For an honest debate on welfare spending; we need a Department for OAPs

Andrew Lewin

It has been a historic week for our welfare system. Seven million families with at least one person in work, will see their incomes fall after cuts to tax credits; while some of the poorest families in the country face a new levy as high as £25 per week from the ‘bedroom tax’.  Others have exposed the damage that these cuts will wreak far more eloquently than I could – I want to look at what happens next and offer one suggestion on how Labour could change the terms of the debate.

“We spend more on welfare than any other Government department”, is a rallying call from the right that you will be familiar with.  For those with an ideological commitment to reducing welfare spending, it’s an effective sound bite and also happens to be true.  For public spending in 2011/12, the total DWP budget was £166.98bn, with the Department of Health next, on £106.66bn.  For a government determined to slash welfare spending, this is an invaluable statistic.  As long as you can stand-up at a hustings and declare that ‘out of control welfare spending dwarfs the Budget of the NHS’, your argument is a little easier to make.

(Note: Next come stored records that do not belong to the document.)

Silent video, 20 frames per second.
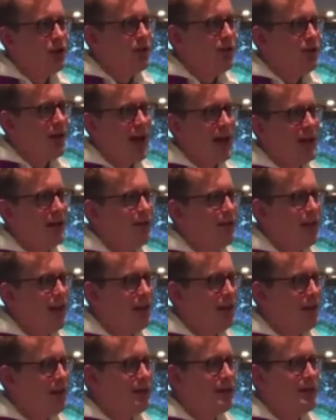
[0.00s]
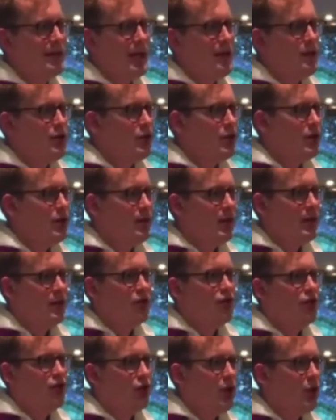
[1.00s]
of Advent and tension of
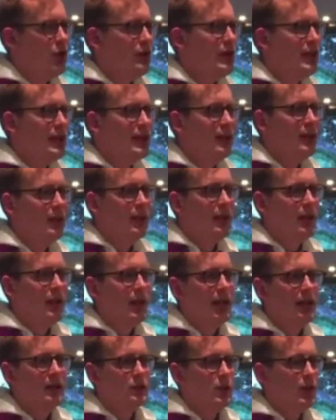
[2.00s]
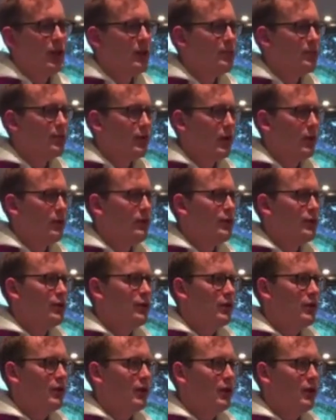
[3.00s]
this journey as we
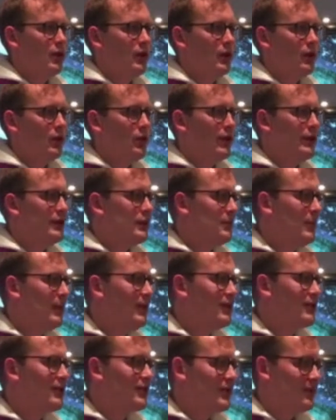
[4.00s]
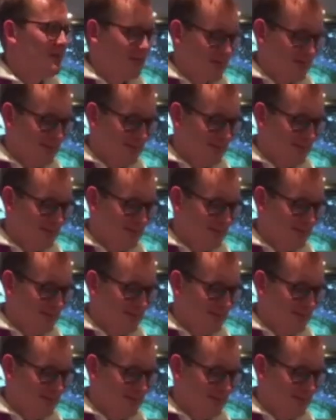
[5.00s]
approach Christmas.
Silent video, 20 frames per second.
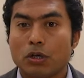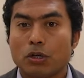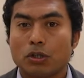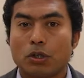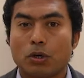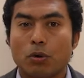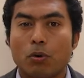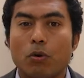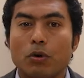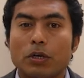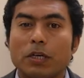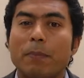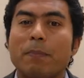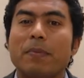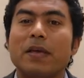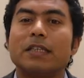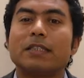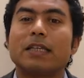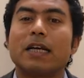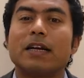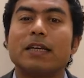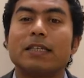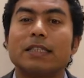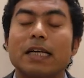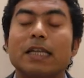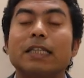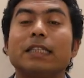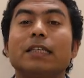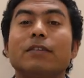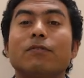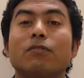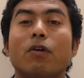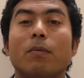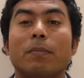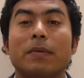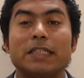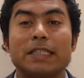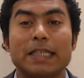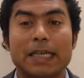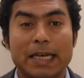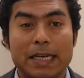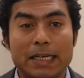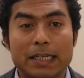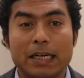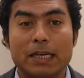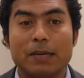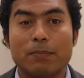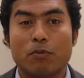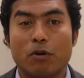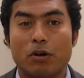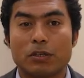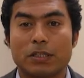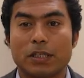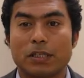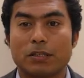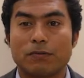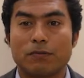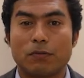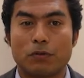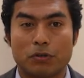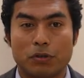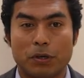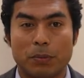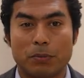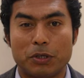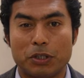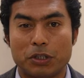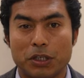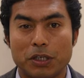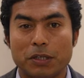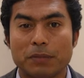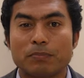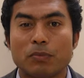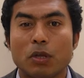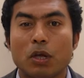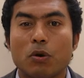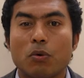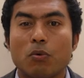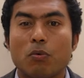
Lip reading: So Auger peaks are resulting from a secondary process photoemission.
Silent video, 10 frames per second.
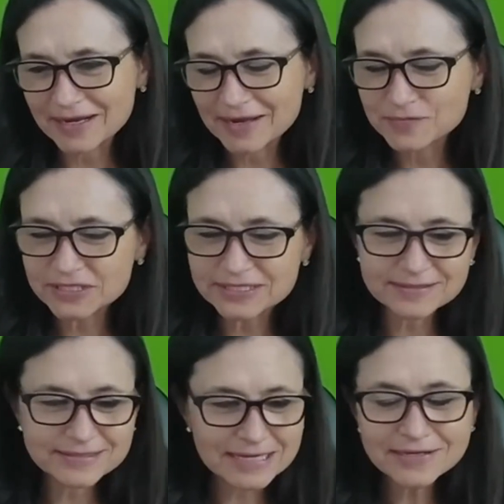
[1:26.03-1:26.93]
and I'm
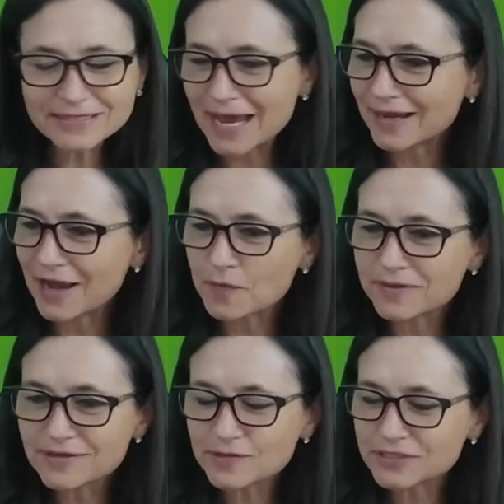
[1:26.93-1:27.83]
just psyched to hang out
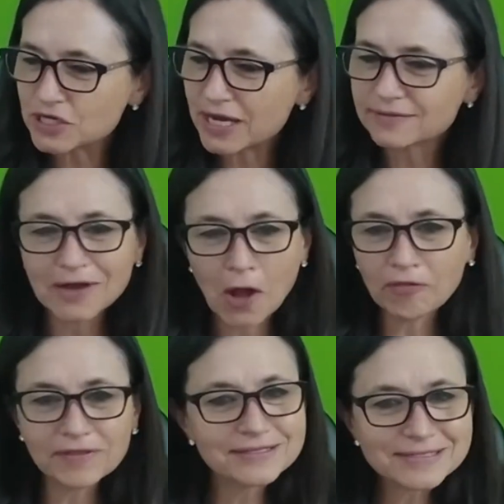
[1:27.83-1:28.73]
with you and chat
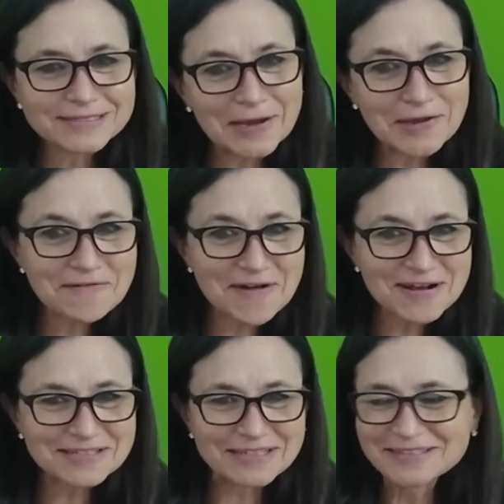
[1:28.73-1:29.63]
all things executive
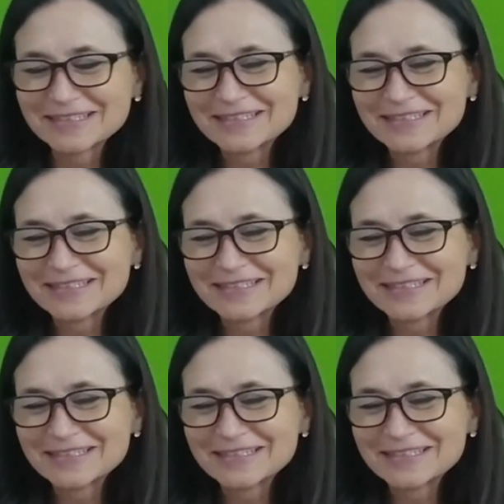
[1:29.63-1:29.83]
function.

The reality of what comprises the £166.98bn welfare bill is of course, radically different to the rhetoric.  While the impression wilfully created is that this huge Budget consists mostly of generous payments to ‘scroungers’; the truth is that the largest element of the DWP bill is the state pension. In fact, according to the IFS, 42% of the entire DWP bill in 2011/12 was accounted for by the state pension and additional benefits for those over the age of 60.

With a separate budget of that magnitude, it makes political and logistical sense for Labour to split up the DWP and create a new Department for Older people and Pensions (OAPs). At a stroke, splitting the two Departments would make it clear that ‘welfare spending’ actually consists of far more than the ‘scroungers’ narrative leads people to believe. Moreover, a new Department for OAPs would have advantages in its own right. The issue of pension provision deserves a voice around the Cabinet table; with regard both to the state pension and the crisis in private pension provision that still afflicts the country. More controversially, a Department for OAPs would also prompt renewed (but welcome) debate about the affordability of universal benefits such as the Winter Fuel Allowance.

In turn, what remains of the DWP could be renamed the ‘Department for Work and Social Security’. Under the Secretary of State, I would suggest a Minister of State for Disability, (overseeing the budget assigned to people who are sick, or disabled) a Minister of State for Work (overseeing the tax credit bill) and a Minister of State for Families (overseeing the child tax credits, maternity pay etc).

There is no panacea for those frustrated by a debate on welfare spending that is so often divorced from reality; but I’m convinced that splitting up the DWP would change the terms of the debate and at least allow us a fresh start.